(U. Trani) – Se questa è la Roma, il campionato finisce qui. Alla giornata numero 23. Ne mancano ancora 15 (45 punti a disposizione) e sembrano inutili. Non è, però, il Parma ultimo, e vicino sia al fallimento che alla retrocessione, a smascherare il bluff giallorosso, ormai non più solo di parola. Lo 0 a 0 casalingo, il quinto pari del 2015, certifica, una volte per tutte, l’involuzione del gruppo che l’anno scorso, anche se solo per metà stagione, è stato capace di regalare emozioni stupende e prestazioni sublimi. Il gioco non c’è più. E senza non si vince. Contro nessuno. Nè contro le big, nè contro le provinciali. All’Olimpico il successo manca dal 30 novembre, gara contro l’Inter di Mancini. Sono 2 mesi e mezzo buttati al vento. Con Garcia che, più confuso dei suoi giocatori, assiste senza intervenire. Eppure anche la Juve fatica. Dietro, però, non c’è nessuna squadra a inseguire. Secondo, ancora a 7 punti, è questo gruppo senza anima. E senza copione. Che somiglia, nella sua stesura indecifrabile, alla scritta comparsa sulle maglie. Ideogrammi per il Capodanno. Che si festeggia in Cina e non certo qui. Dove lo champagne è in frigo da tempo. E non si può certo stappare solo perché il Napoli terzo perde a Palermo e scivola a meno 5.

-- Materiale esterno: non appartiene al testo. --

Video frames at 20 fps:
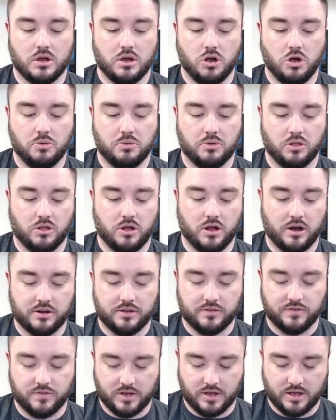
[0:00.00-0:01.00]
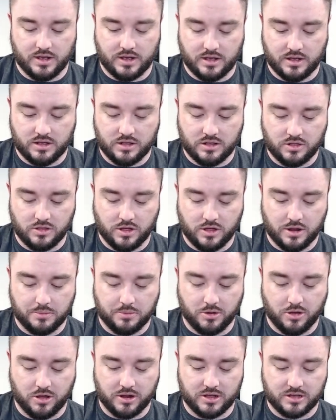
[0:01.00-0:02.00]
Opened a lot of uh, a lot of
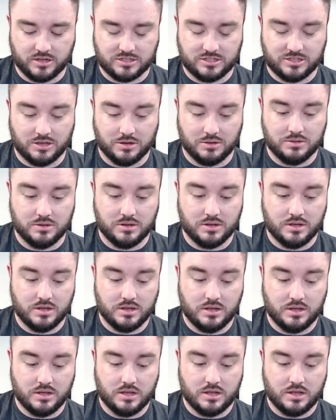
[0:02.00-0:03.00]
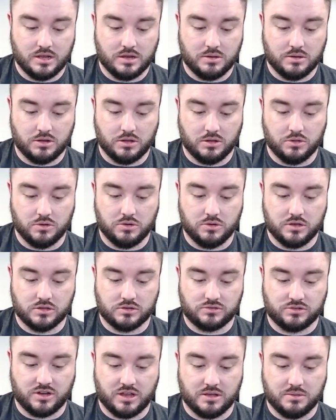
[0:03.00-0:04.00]
products. So here you go,
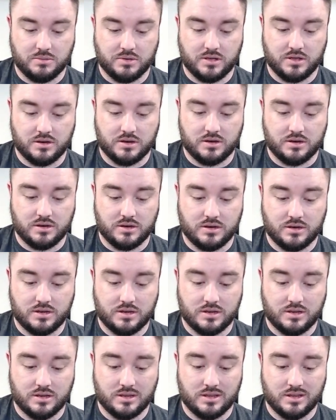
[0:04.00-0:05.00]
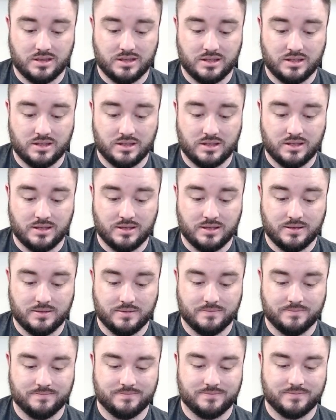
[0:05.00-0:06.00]
Lucas Raymond.
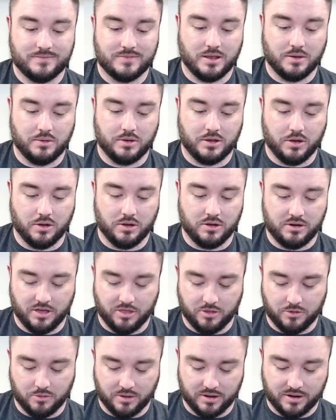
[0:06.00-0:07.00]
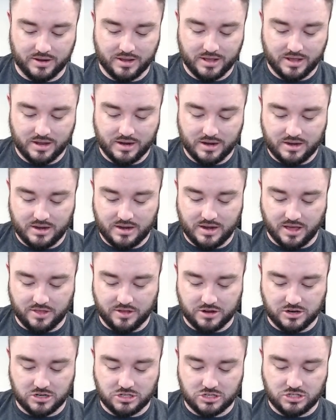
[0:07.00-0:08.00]
There we go, another one.
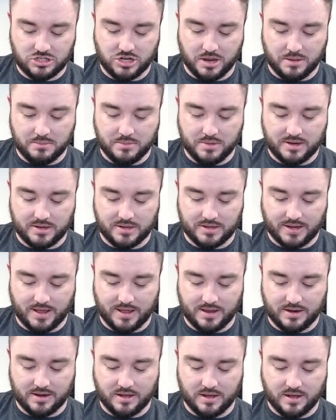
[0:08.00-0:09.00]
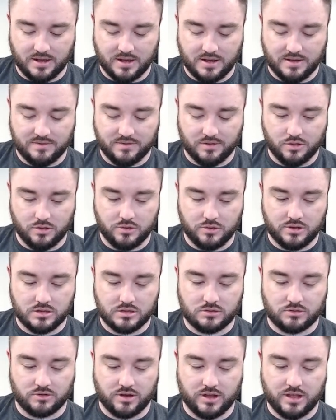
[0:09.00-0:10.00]
Another Gem Mint 10 of
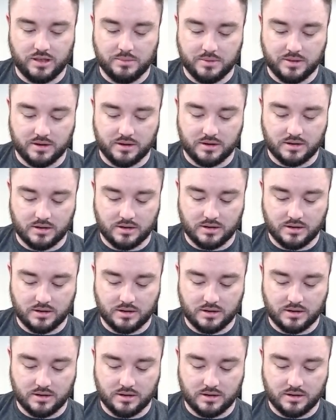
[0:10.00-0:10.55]
Lucas Raymond.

BASTA ALIBI La Roma è evaporata il 5 ottobre allo Stadium, nel pomeriggio dell’ingiusta sconfitta contro il campioni d’Italia. A Torino l’arbitro Rocchi fu più decisivo di Tevez. Ma non abbastanza per giustificare la resa. Così come non ha più senso parlare di preparazione sbagliata. O peggio ancora di sfortuna. Garcia contro il Parma ha avuto la possibilità di mandare in campo dall’inizio Gervinho, di far debuttare Doumbia, di far riposare Maicon e Totti (nemmeno convocati), di preservare Pjanic per l’Europa League (in panchina, giovedì arriva il Feyenoord per l’andata dei sedicesimi) e di recuperare De Rossi. E’ vero che mancano lo squalificato Holebas e gli infortunati Strootman, Iturbe e Ibarbo. Donadoni, però sta peggio del collega. Cassano ha salutato, altri oggi potrebbero seguirlo. La rosa giallorossa garantisce sempre e comunque più scelta. Il problema è proprio quello. Il francese di Neumors, ormai da quattro mesi abbondanti, ha perso il controllo della situazione. Tatticamente gli interpreti sono slegati. Non sanno nè attaccare nè difendere.

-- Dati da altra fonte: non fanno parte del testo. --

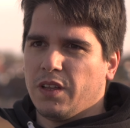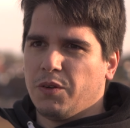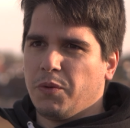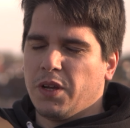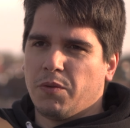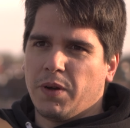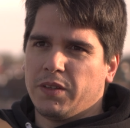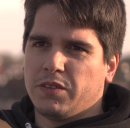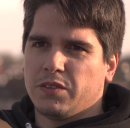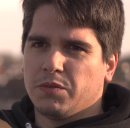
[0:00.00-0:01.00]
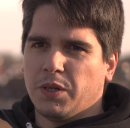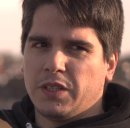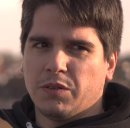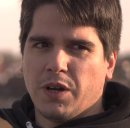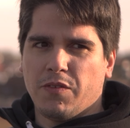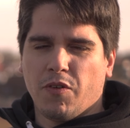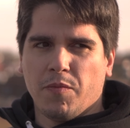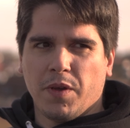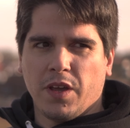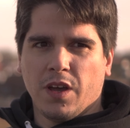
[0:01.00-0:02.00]
The rear went away from
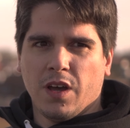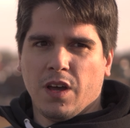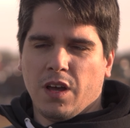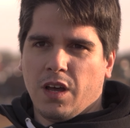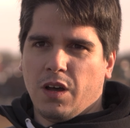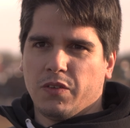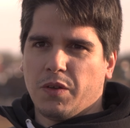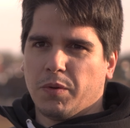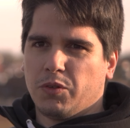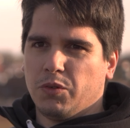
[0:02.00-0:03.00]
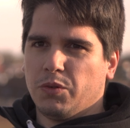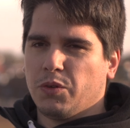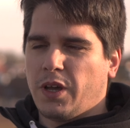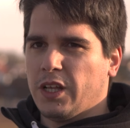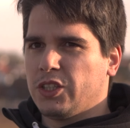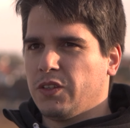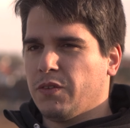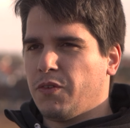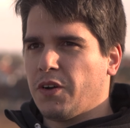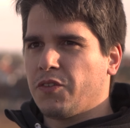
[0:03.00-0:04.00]
me. I was able to catch it the
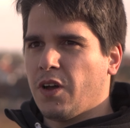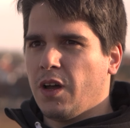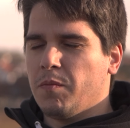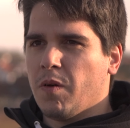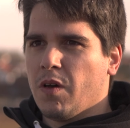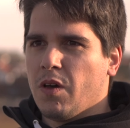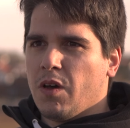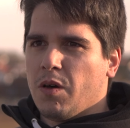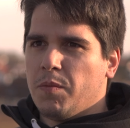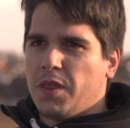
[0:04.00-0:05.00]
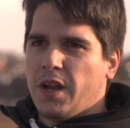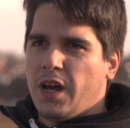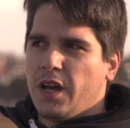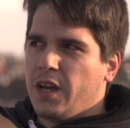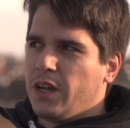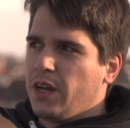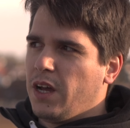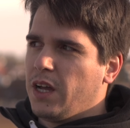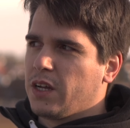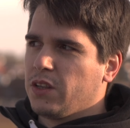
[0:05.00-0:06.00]
first time, but then
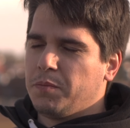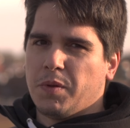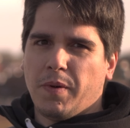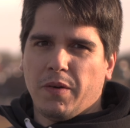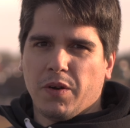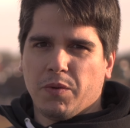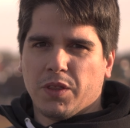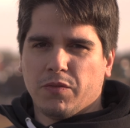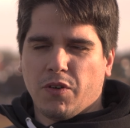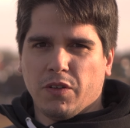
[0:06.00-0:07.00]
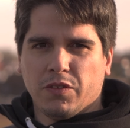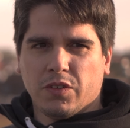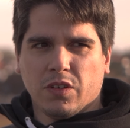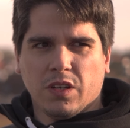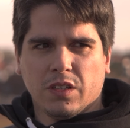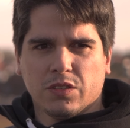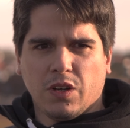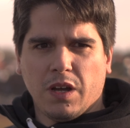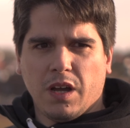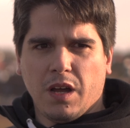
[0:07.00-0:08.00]
I clipped the barrier with the front, so
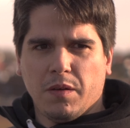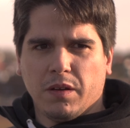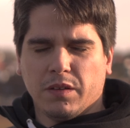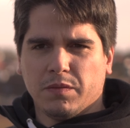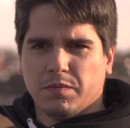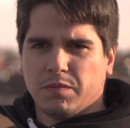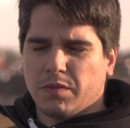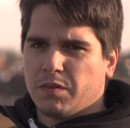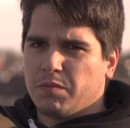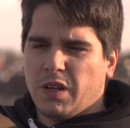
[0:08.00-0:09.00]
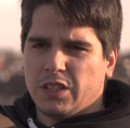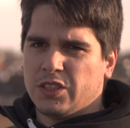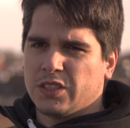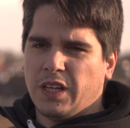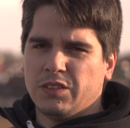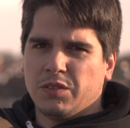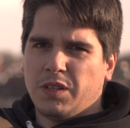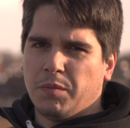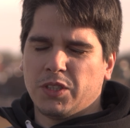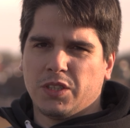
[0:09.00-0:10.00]
I just
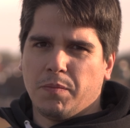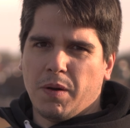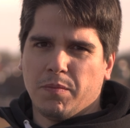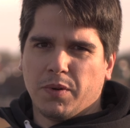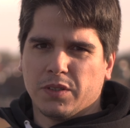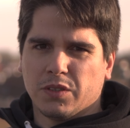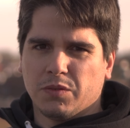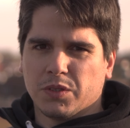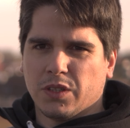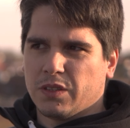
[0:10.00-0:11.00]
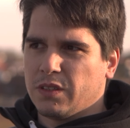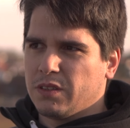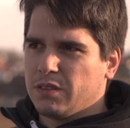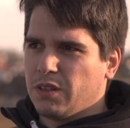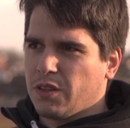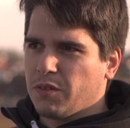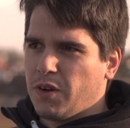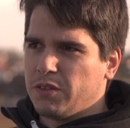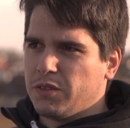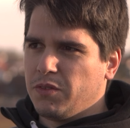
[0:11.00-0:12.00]
damaged the bumpers. It was nothing
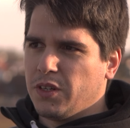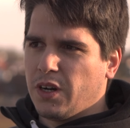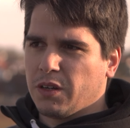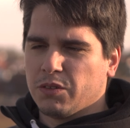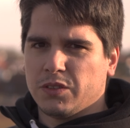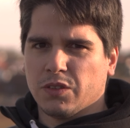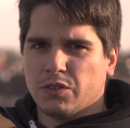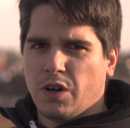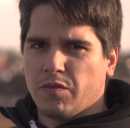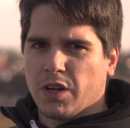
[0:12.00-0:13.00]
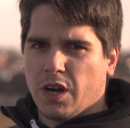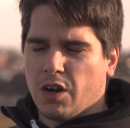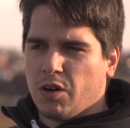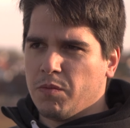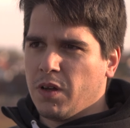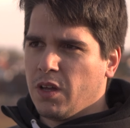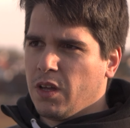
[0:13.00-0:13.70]
very severe. I could still drive the car home.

PRESUNZIONE E SUPERFICIALITÀ L’Olimpico fischia la Roma solo alla fine. E Doumbia quando esce, al minuto 40 della ripresa. L’ultimo arrivato è stato buttato in campo senza un perché. Con un allenamento nelle gambe e nel 4-3-3 che poi è diventato 4-2-3-1. Prima con Keita trequartista, poi con Paredes. Si salvano pochi. Non Gervinho. Guarda caso Florenzi che non ha più un ruolo e almeno si divora la fascia destra, Cole che è ai margini da un pezzo e si ferma al palo, Nainggolan che corre e gioca per conto suo, Ljajic che lascia il campo senza avere alcuna responsabilità di questo flop, e Verde che viene dalla Primavera. Già i giovani. Garcia di solito preferisce i senatori. Inspiegabile la raffica sparata, a salve, contro il Parma: Verde, Paredes e Sanabria. Tanto rumore per nulla.